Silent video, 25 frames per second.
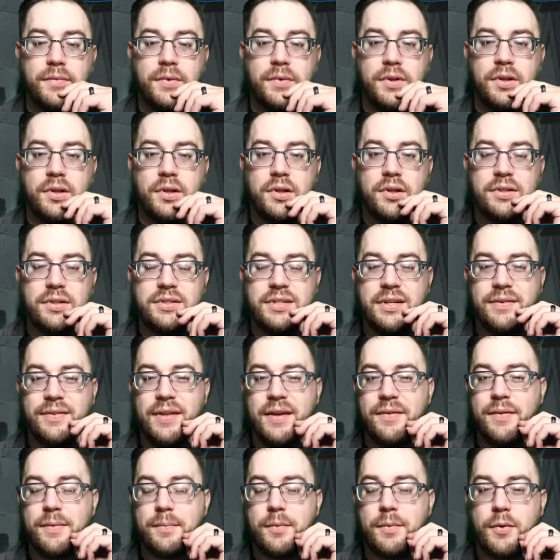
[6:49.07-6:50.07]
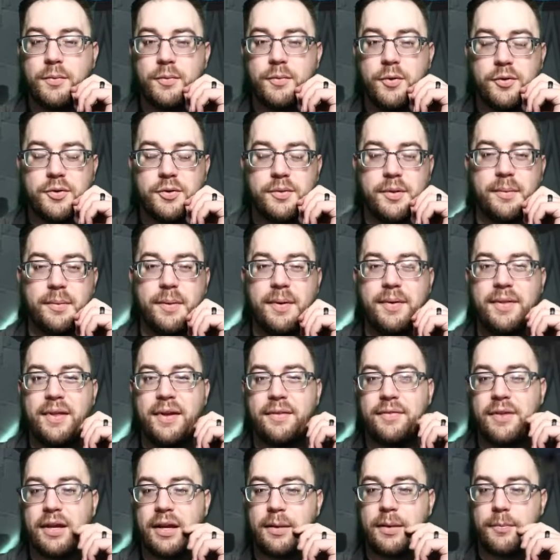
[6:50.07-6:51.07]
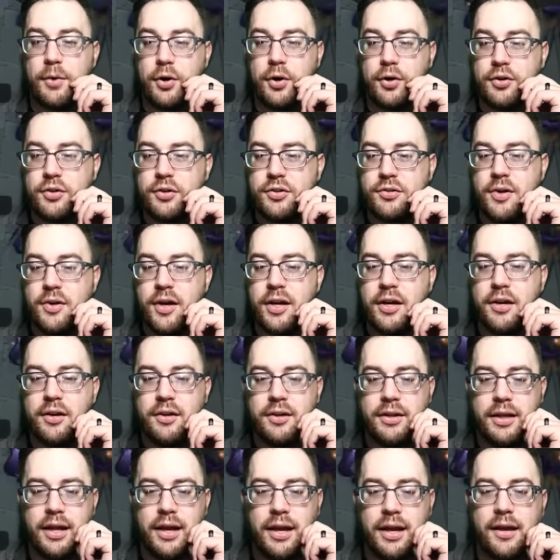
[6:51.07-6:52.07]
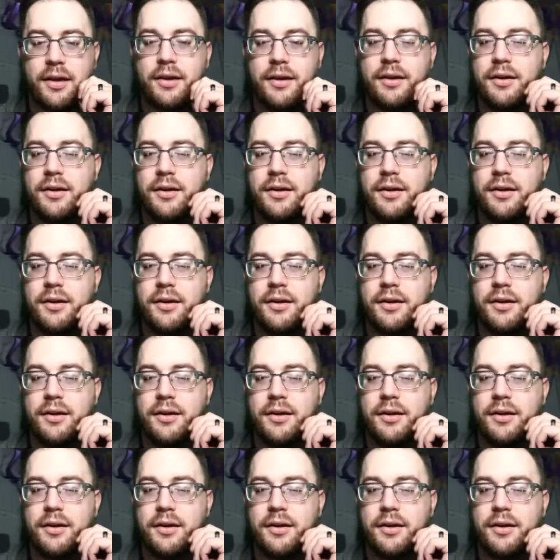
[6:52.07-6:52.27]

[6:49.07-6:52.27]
Let's see if they have a removal spell. Maybe they have like a Murderous Rider. Yeah.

________

TASK BRIEF — Nothing in the entries above should change when they are printed again, except that the pictures are dropped.

EXERCISE RESULT —
Silent video, 25 frames per second.
[6:49.07-6:50.07]
[6:50.07-6:51.07]
[6:51.07-6:52.07]
[6:52.07-6:52.27]

[6:49.07-6:52.27]
Let's see if they have a removal spell. Maybe they have like a Murderous Rider. Yeah.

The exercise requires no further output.